Transcription, pictures excluded: write out the data below exactly.
Start of RECORDED INFORMATION
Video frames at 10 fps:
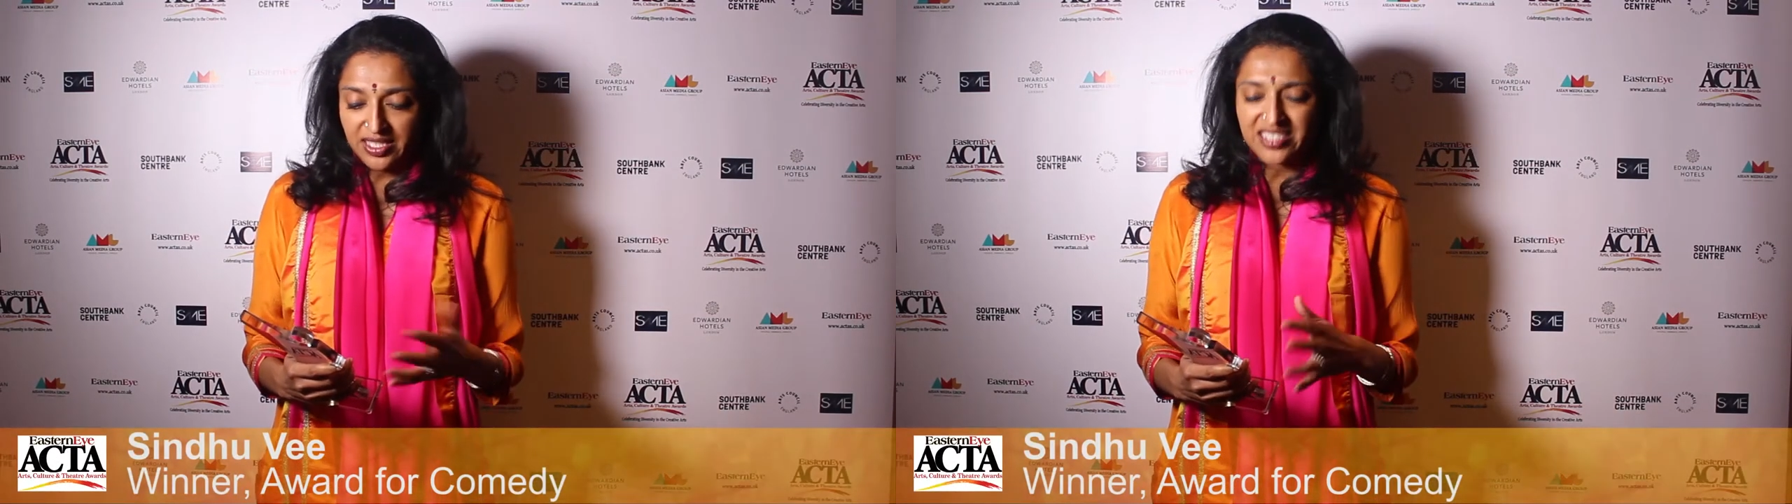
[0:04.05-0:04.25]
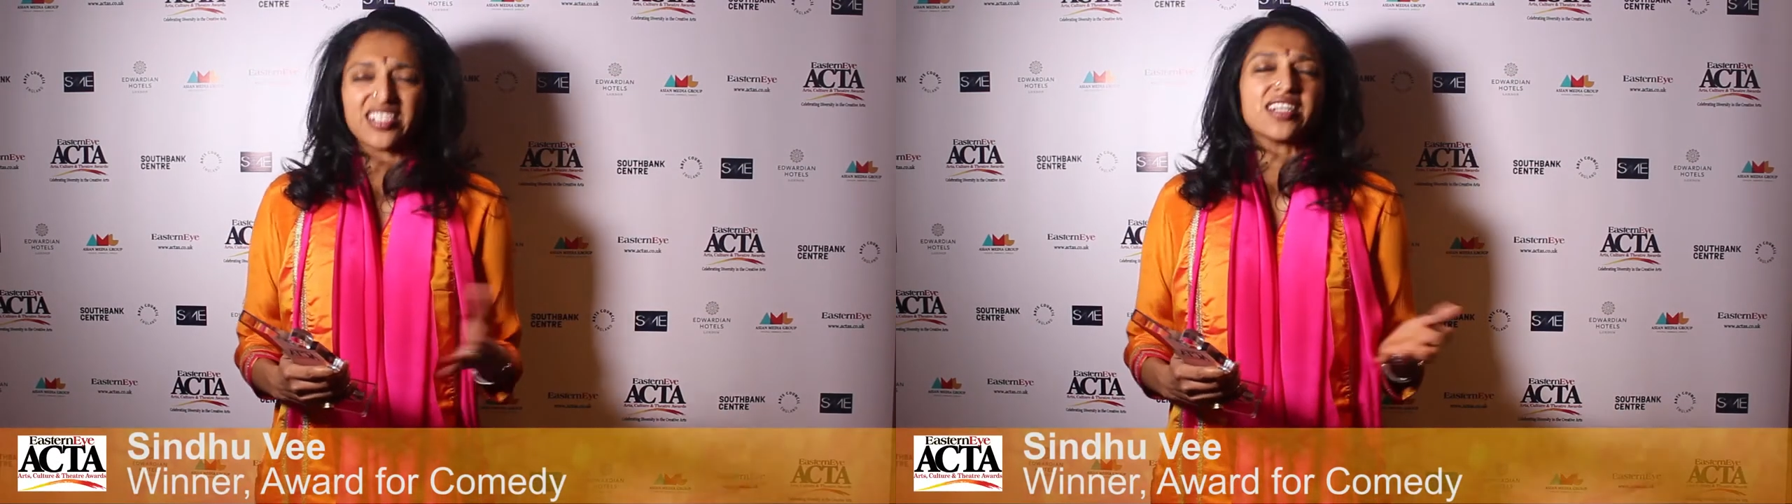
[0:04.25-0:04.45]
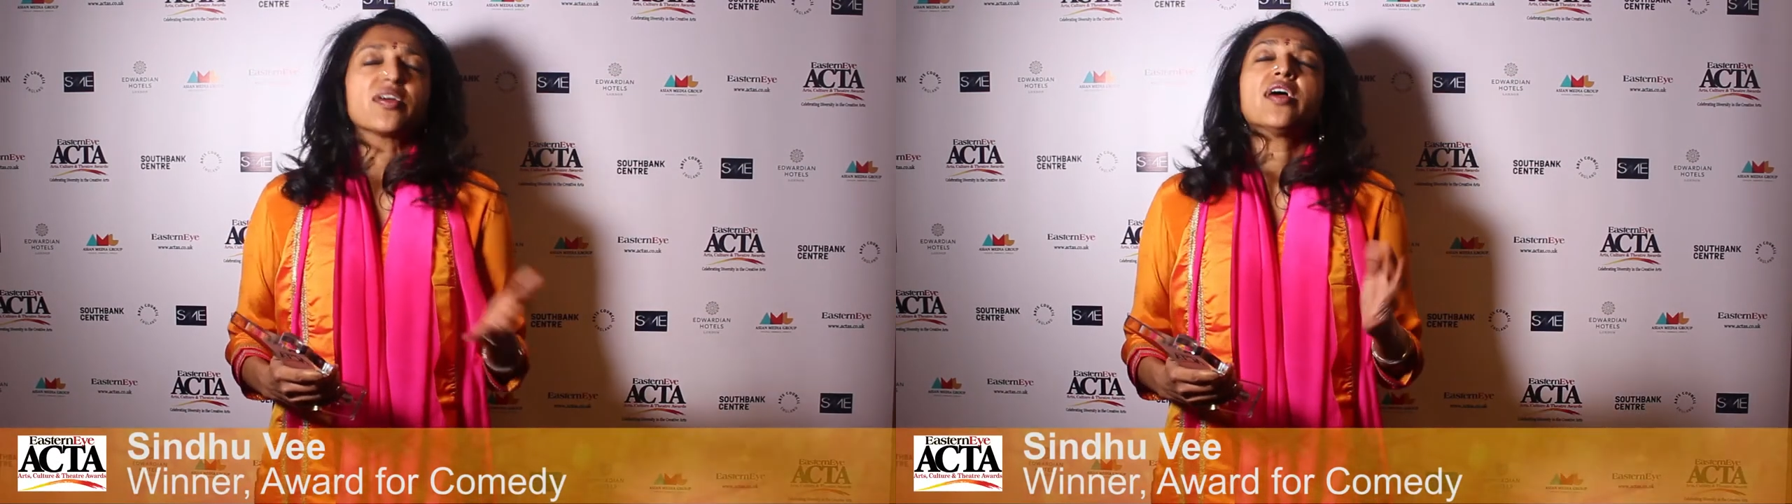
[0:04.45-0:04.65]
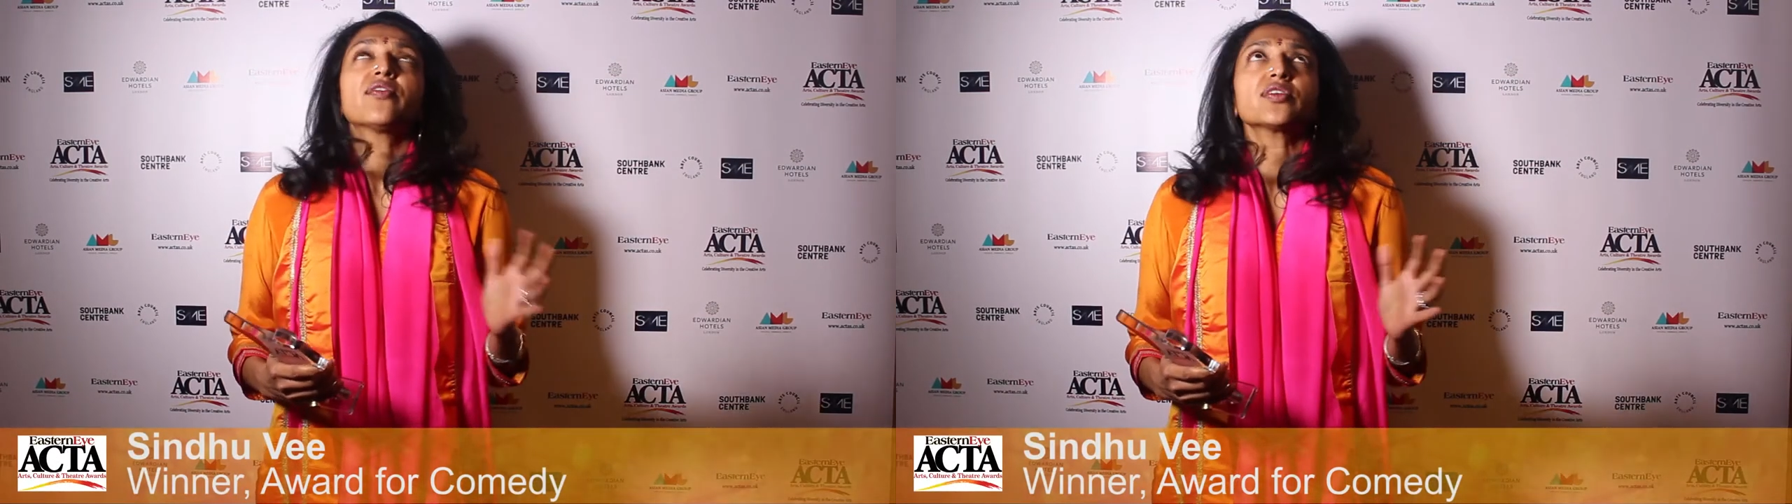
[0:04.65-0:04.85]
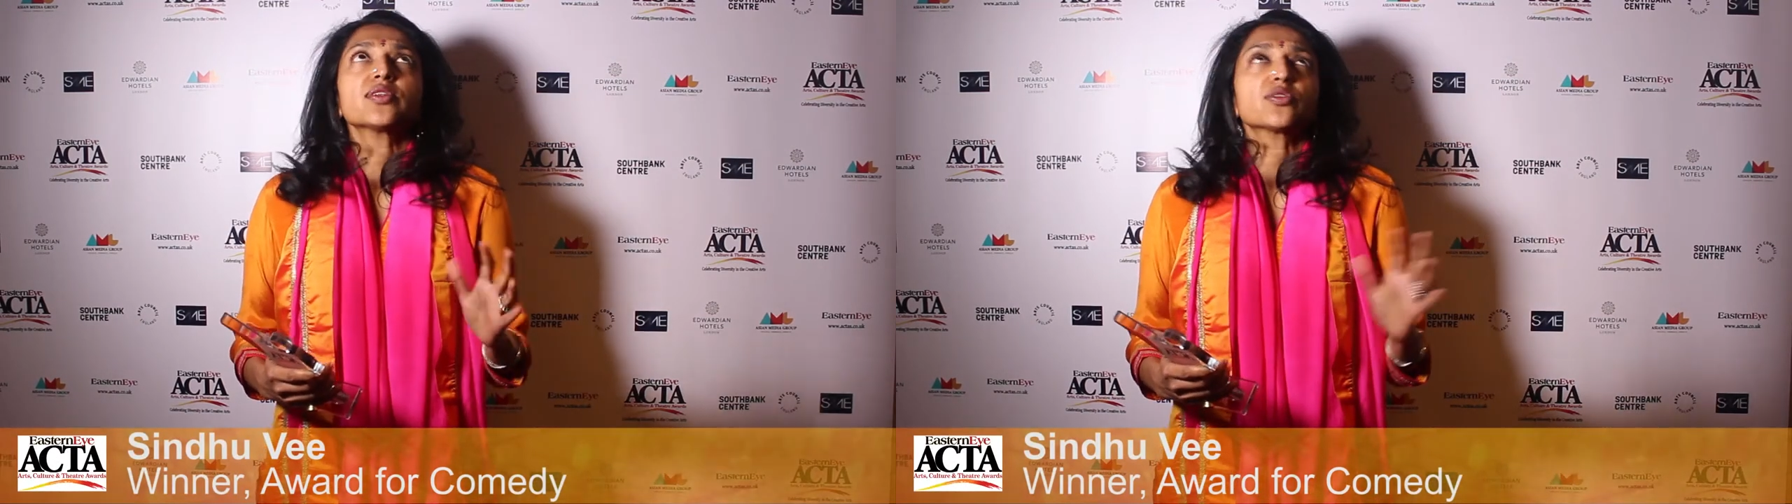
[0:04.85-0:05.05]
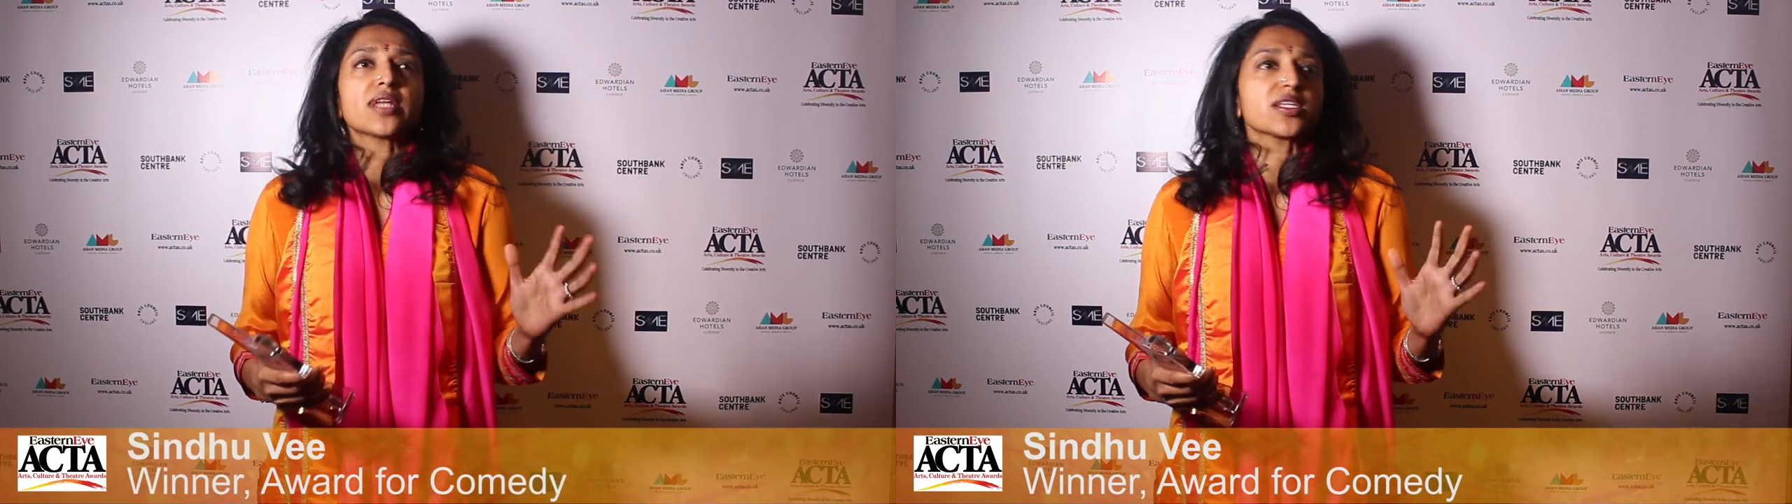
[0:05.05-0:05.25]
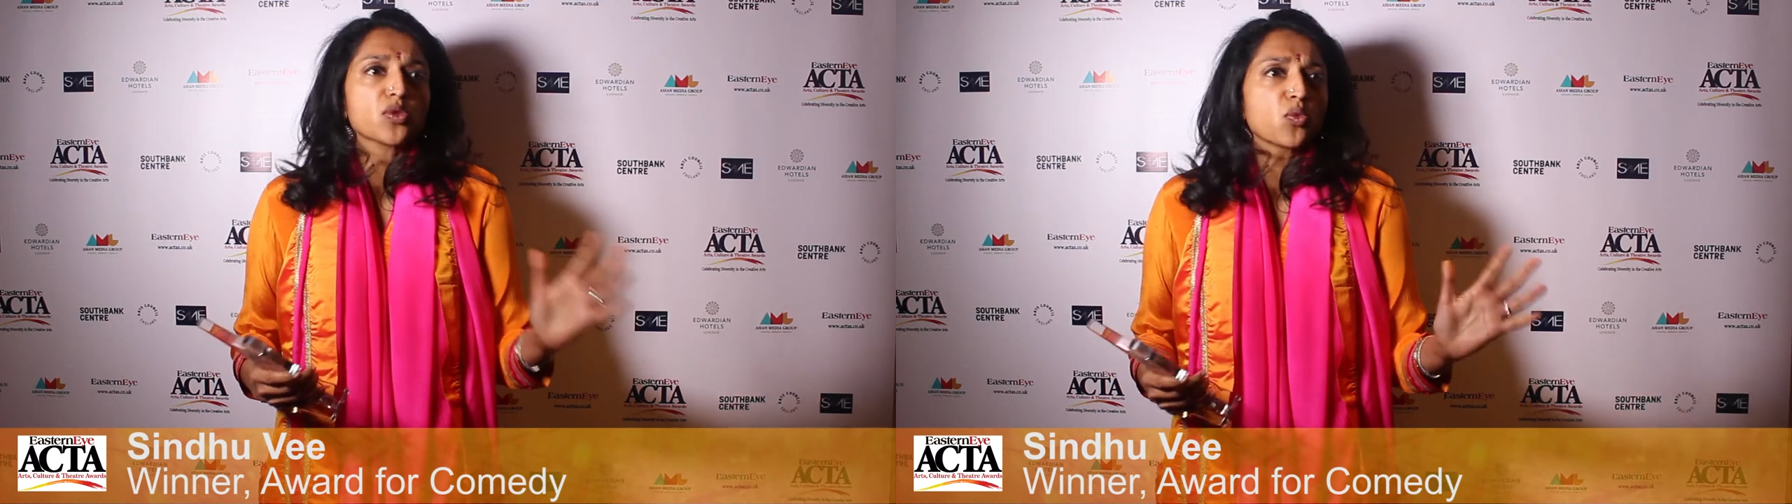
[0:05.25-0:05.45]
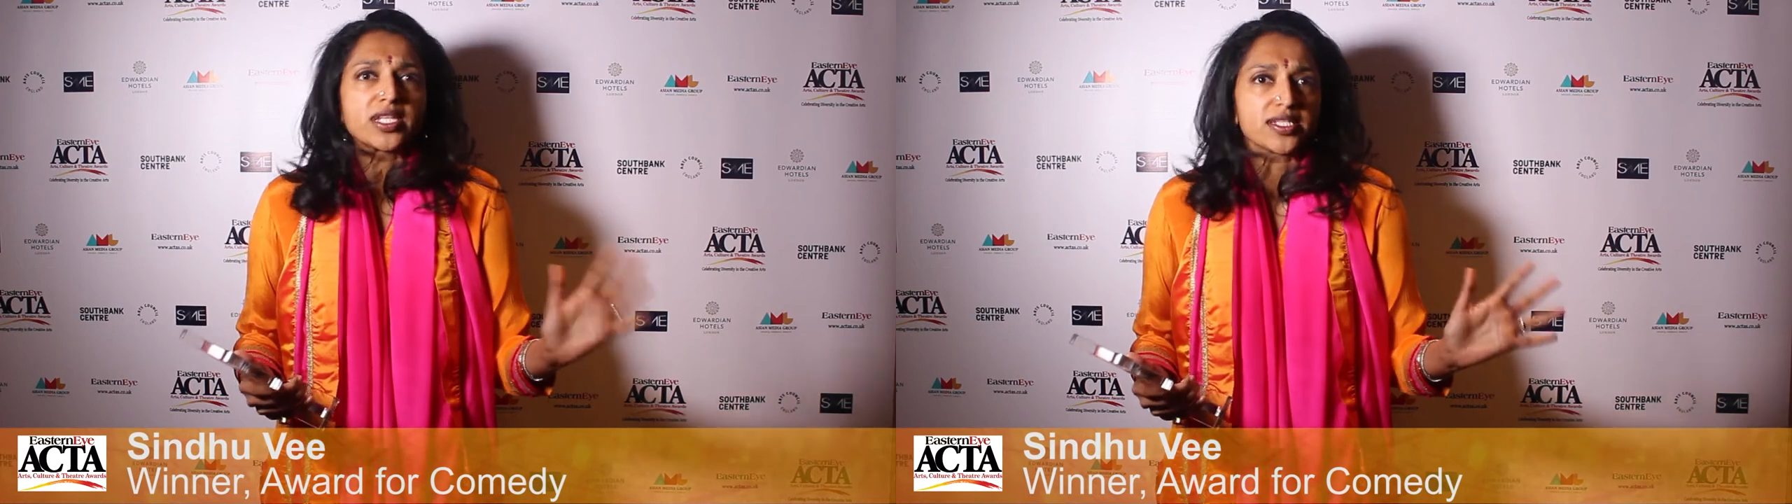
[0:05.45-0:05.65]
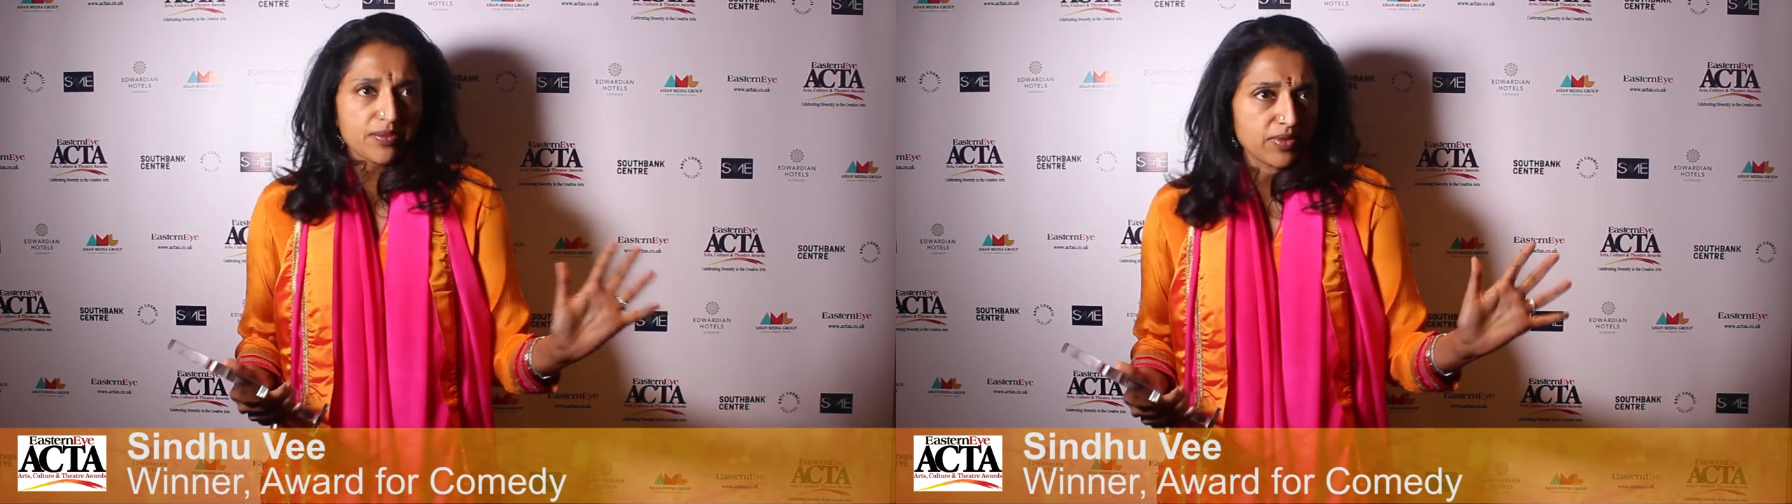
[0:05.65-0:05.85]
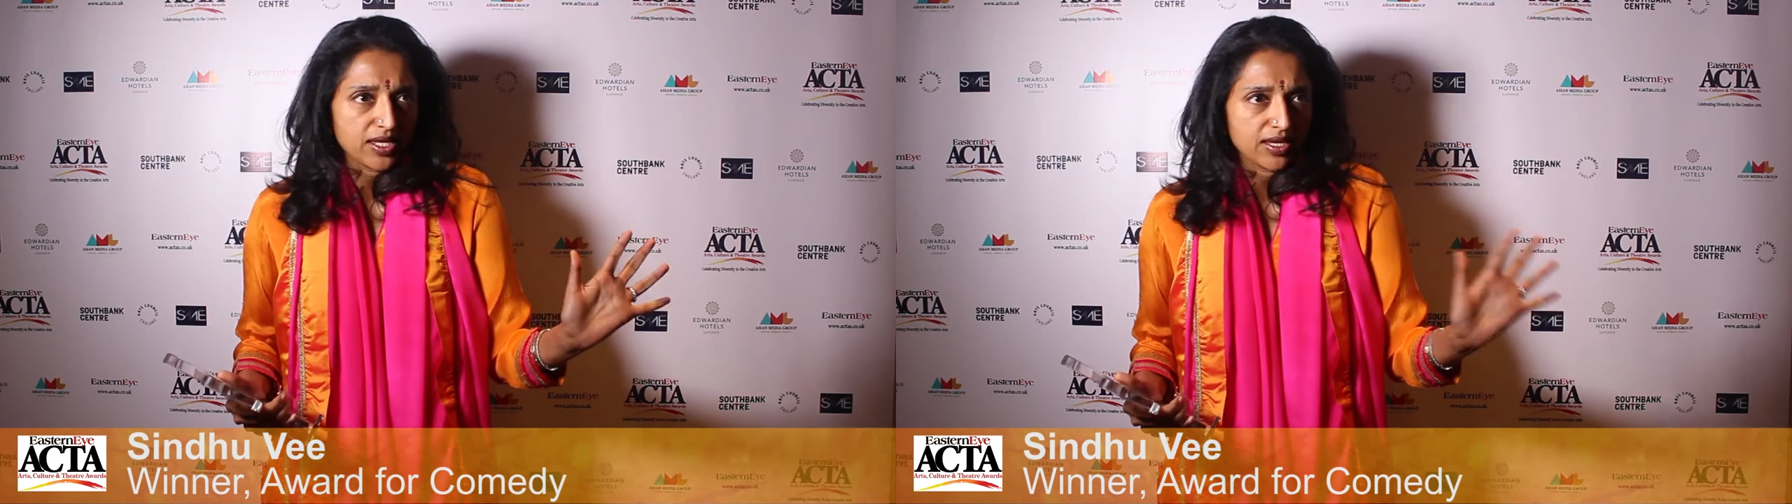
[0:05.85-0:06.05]
It's it, first of all, it's so nice to win
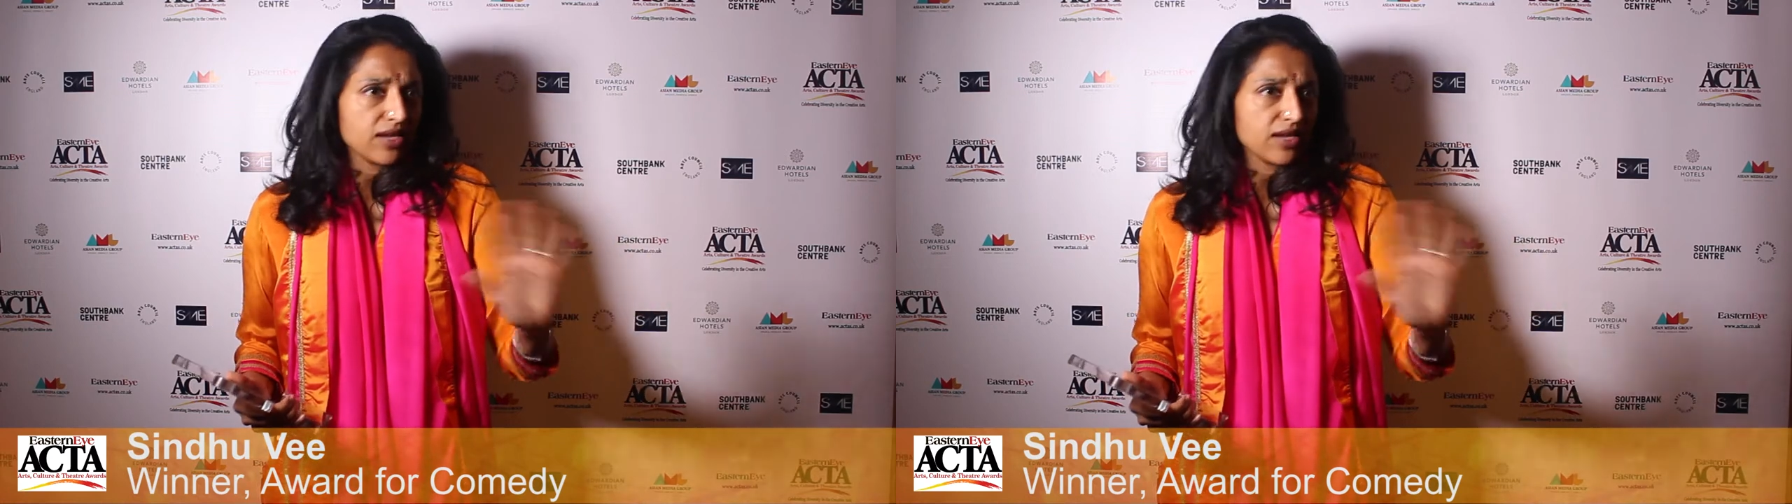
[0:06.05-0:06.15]
something.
End of RECORDED INFORMATION
ANSWER FOR THIS EXERCISE:
Video frames at 10 fps:
[0:04.05-0:04.25]
[0:04.25-0:04.45]
[0:04.45-0:04.65]
[0:04.65-0:04.85]
[0:04.85-0:05.05]
[0:05.05-0:05.25]
[0:05.25-0:05.45]
[0:05.45-0:05.65]
[0:05.65-0:05.85]
[0:05.85-0:06.05]
It's it, first of all, it's so nice to win
[0:06.05-0:06.15]
something.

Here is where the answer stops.